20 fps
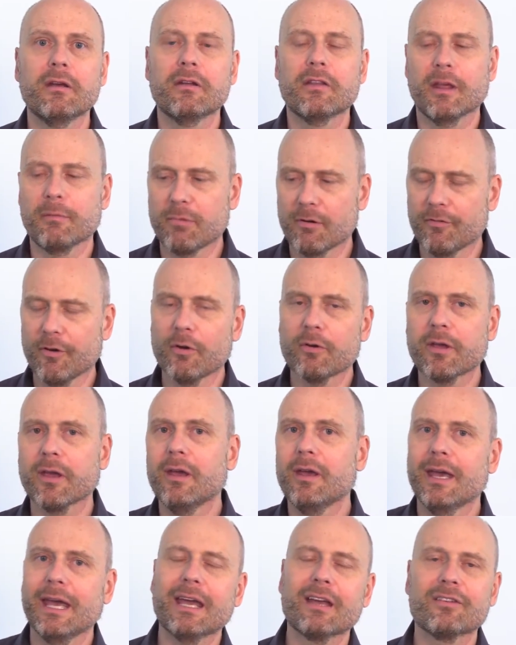They provoke
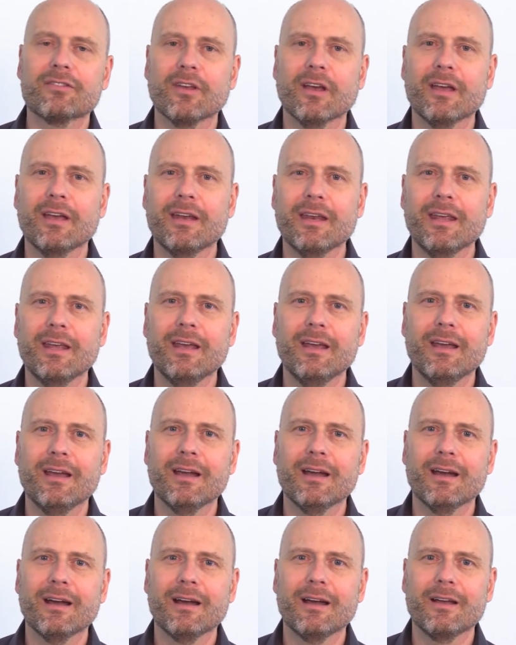anxiety.
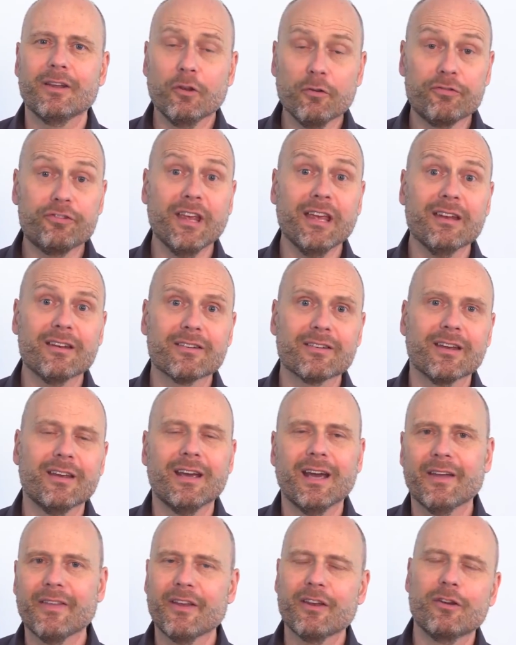Uh, you've sinned.
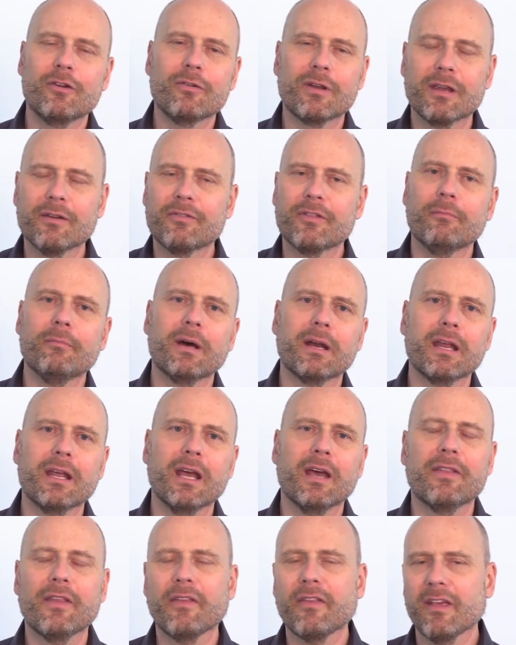And then you give them money
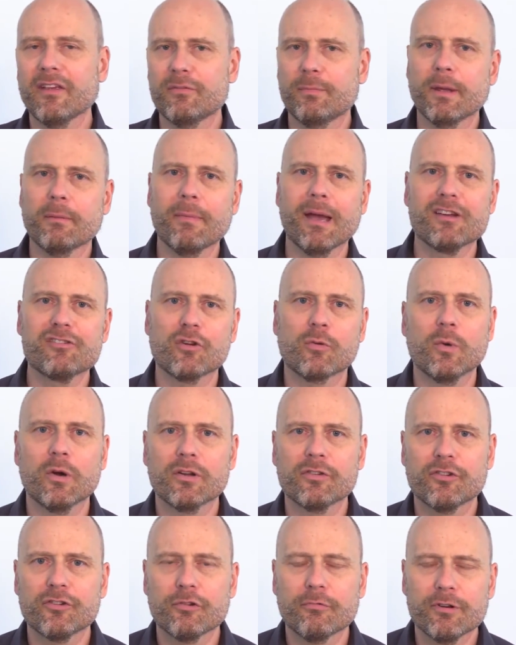and then they speak magic
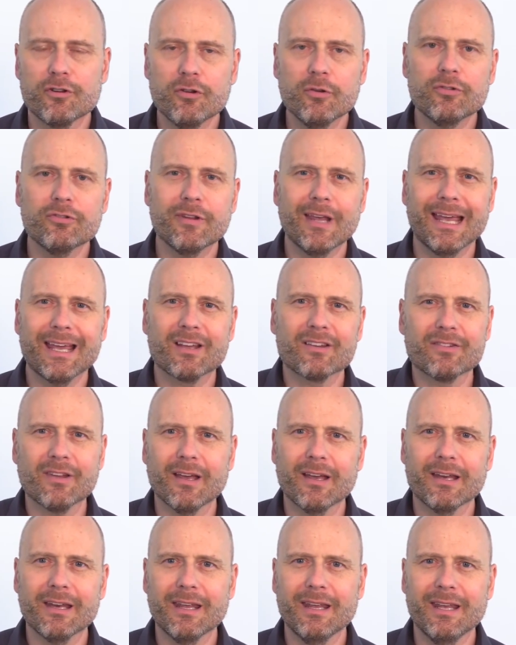words to reduce
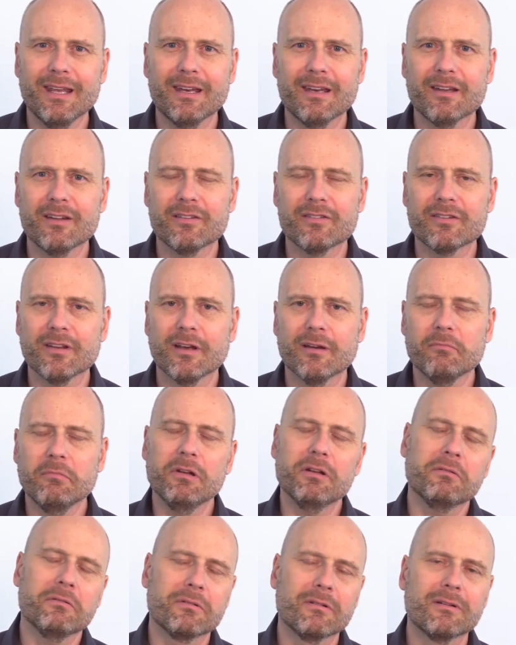anxiety. It is, uh,
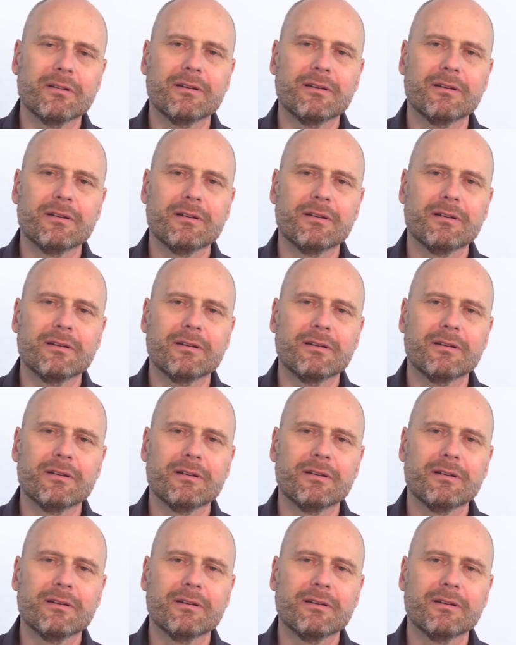well,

= Aim of the task =
Line by line, return the listing above exactly, leaving out its pictures.

= Response area =
20 fps
They provoke
anxiety.
Uh, you've sinned.
And then you give them money
and then they speak magic
words to reduce
anxiety. It is, uh,
well,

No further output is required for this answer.